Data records
○ ○ ○ ○ ○ ○ ○

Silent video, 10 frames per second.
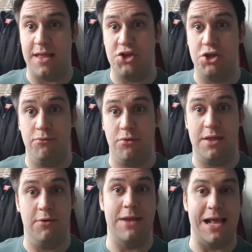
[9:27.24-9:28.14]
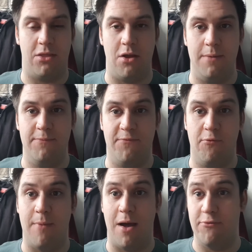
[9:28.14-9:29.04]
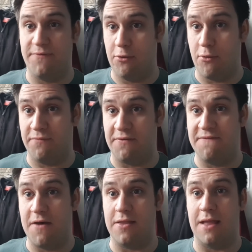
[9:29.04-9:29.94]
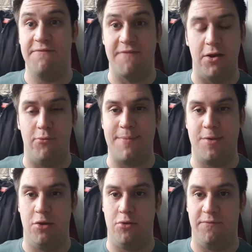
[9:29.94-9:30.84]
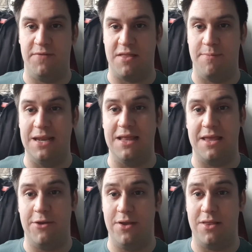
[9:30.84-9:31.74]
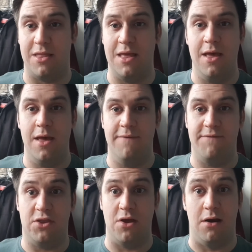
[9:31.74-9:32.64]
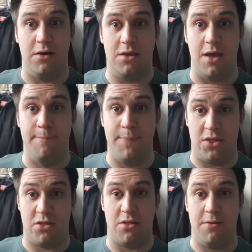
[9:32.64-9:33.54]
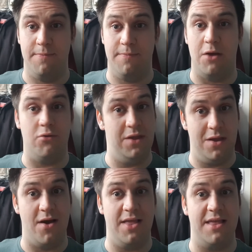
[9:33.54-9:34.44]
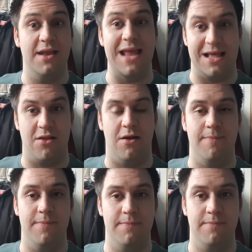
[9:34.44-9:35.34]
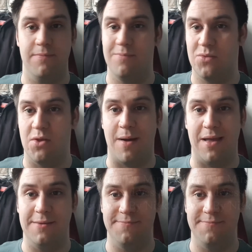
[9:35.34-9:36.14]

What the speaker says: tuned till next time for my review of the third and final episode of this mini-series, The Dark Compass. I'll see you guys next time. Goodbye.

○ ○ ○ ○ ○ ○ ○

What are the lines from the one containing "[9:33.54-9:34.44]" through the end of the records? Write them out exactly, leaving out the pictures.

[9:33.54-9:34.44]
[9:34.44-9:35.34]
[9:35.34-9:36.14]

What the speaker says: tuned till next time for my review of the third and final episode of this mini-series, The Dark Compass. I'll see you guys next time. Goodbye.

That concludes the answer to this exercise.